■ Exercise directions ■
Nothing in the records below should be altered in the copy, although the pictures must be left out.

■ Data for this exercise ■
[Start of section]
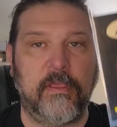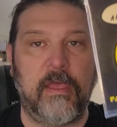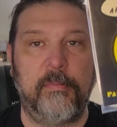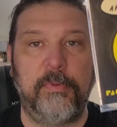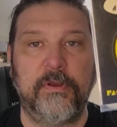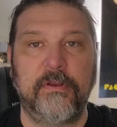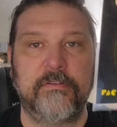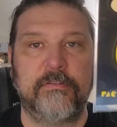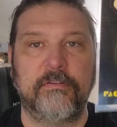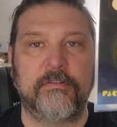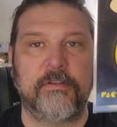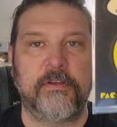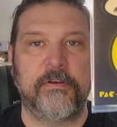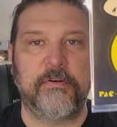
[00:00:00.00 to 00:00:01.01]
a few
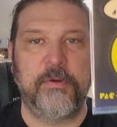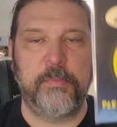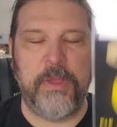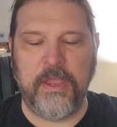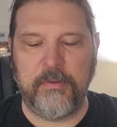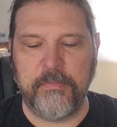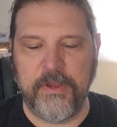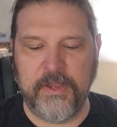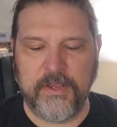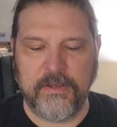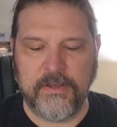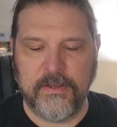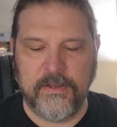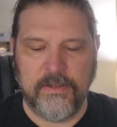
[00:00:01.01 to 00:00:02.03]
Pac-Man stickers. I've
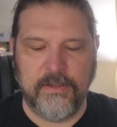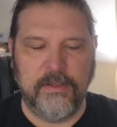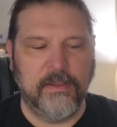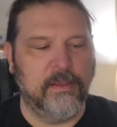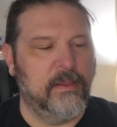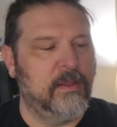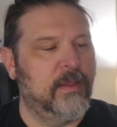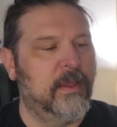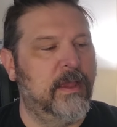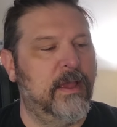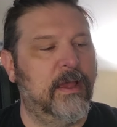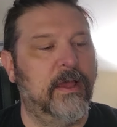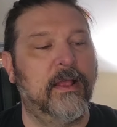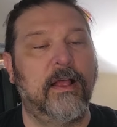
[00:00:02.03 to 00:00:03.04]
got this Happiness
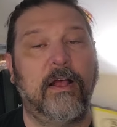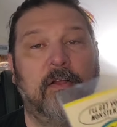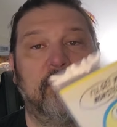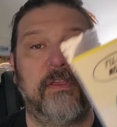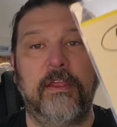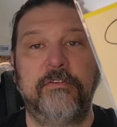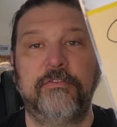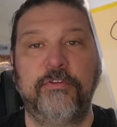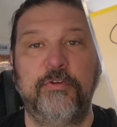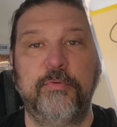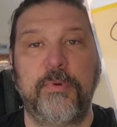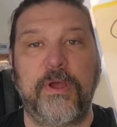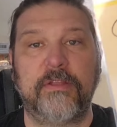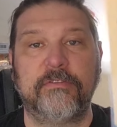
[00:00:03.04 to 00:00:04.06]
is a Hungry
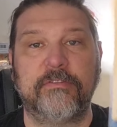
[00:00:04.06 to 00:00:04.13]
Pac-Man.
[End of section]
■ Written response ■
[00:00:00.00 to 00:00:01.01]
a few
[00:00:01.01 to 00:00:02.03]
Pac-Man stickers. I've
[00:00:02.03 to 00:00:03.04]
got this Happiness
[00:00:03.04 to 00:00:04.06]
is a Hungry
[00:00:04.06 to 00:00:04.13]
Pac-Man.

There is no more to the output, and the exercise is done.